An African-American STEM pioneer was finally honored for breaking barriers in the realm of science. Saint Elmo Brady—the first Black man to receive a doctorate degree in chemistry—had a National Historical Chemical Landmark dedicated to him by the American Chemical Society, the Journal for Blacks in Higher Education reported.
The landmark was added to the University of Illinois campus where Brady received his degree 103 years ago, the news outlet writes. Leaders at the American Chemical Society believe it’s crucial that Brady’s journey and contributions to STEM don’t go unsung. The organization’s 2018 President Peter K. Dorhout believes that Brady’s story will serve as inspiration for the next generation of Black STEM leaders.

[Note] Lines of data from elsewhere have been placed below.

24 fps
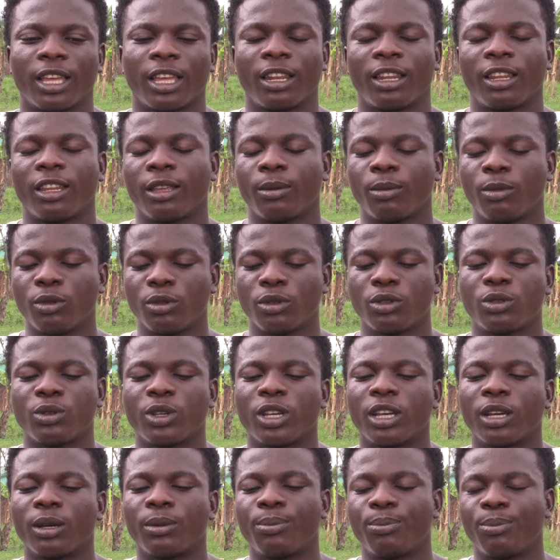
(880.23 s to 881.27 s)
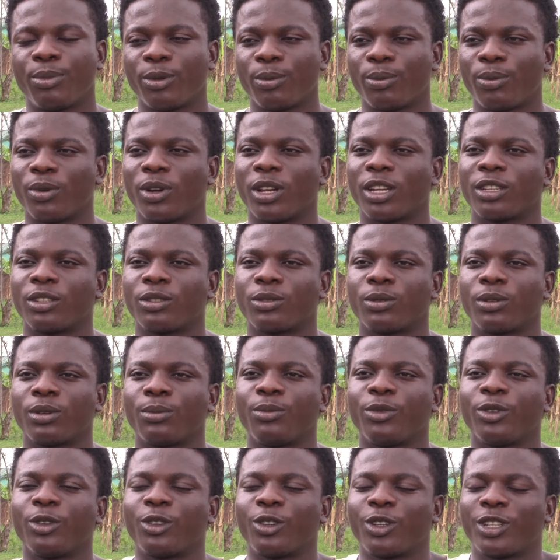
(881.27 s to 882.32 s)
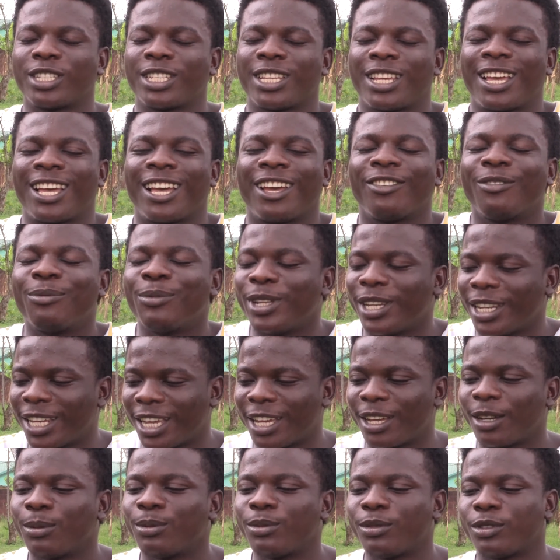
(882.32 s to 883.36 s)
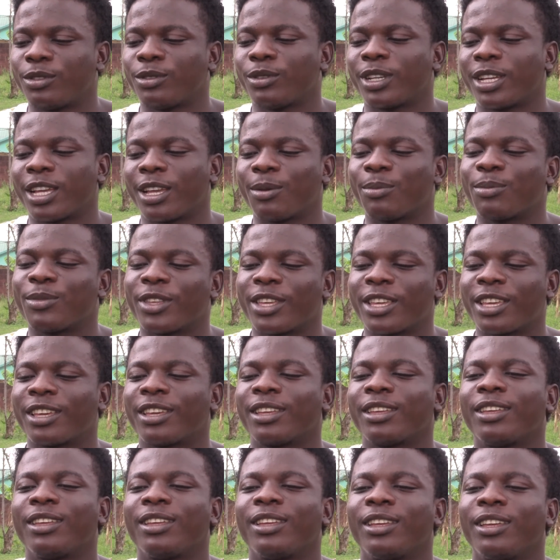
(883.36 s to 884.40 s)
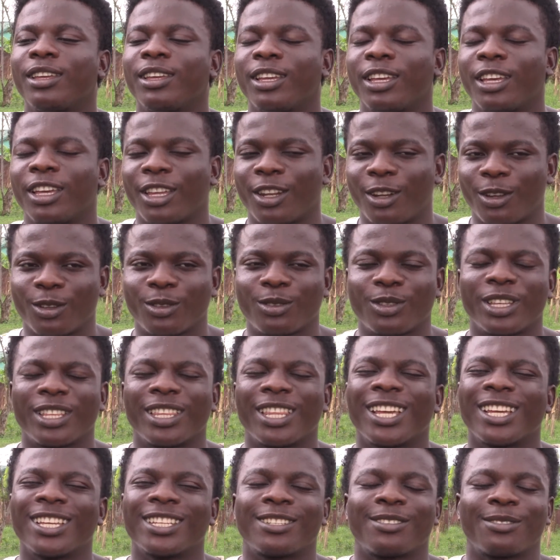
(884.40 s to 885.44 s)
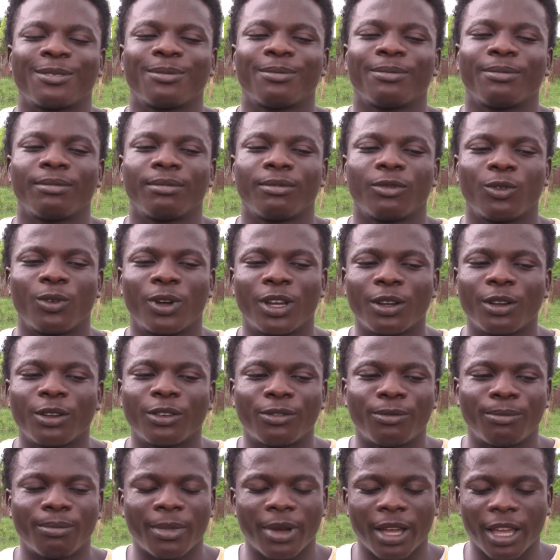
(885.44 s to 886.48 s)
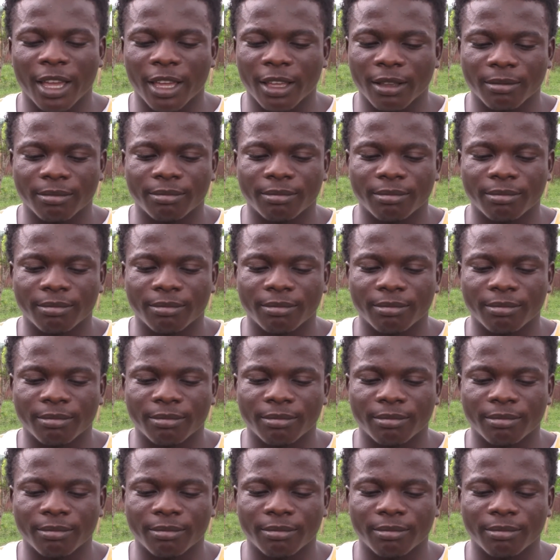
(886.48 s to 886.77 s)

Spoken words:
able to help people as well, because I've been helped to come here. And also, and that's one of the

“This landmark designation recognizes the outstanding accomplishments and leadership impact that Dr. Brady has had on the chemical profession,” said Dorhout in a statement, according to the news outlet. “I am proud to be an alumnus of the university that was part of his legacy — dreaming, designing and executing the creation of four outstanding and impactful chemistry programs that have each worked to ensure access to higher education and the chemical professions for so many young African-American men and women over the last century.” There was a designation ceremony that was held on February 5.
A Louisville native, Dr. Brady received his bachelor’s degree in 1908 from Fisk University. Four years after graduating, he went on to pursue his Ph.D. from the University of Illinois. Throughout his career, he held teaching roles at Tuskegee University, Tougaloo College, Howard University, and Fisk University. He chaired the chemistry departments at his alma mater Fisk and at Howard University as well.
The University of Illinois isn’t the only institution that will receive a plaque dedicated to Dr. Brady. Other universities and colleges that he left a mark on will as well; including Fisk University, Tuskegee University, Howard University, and Tougaloo College.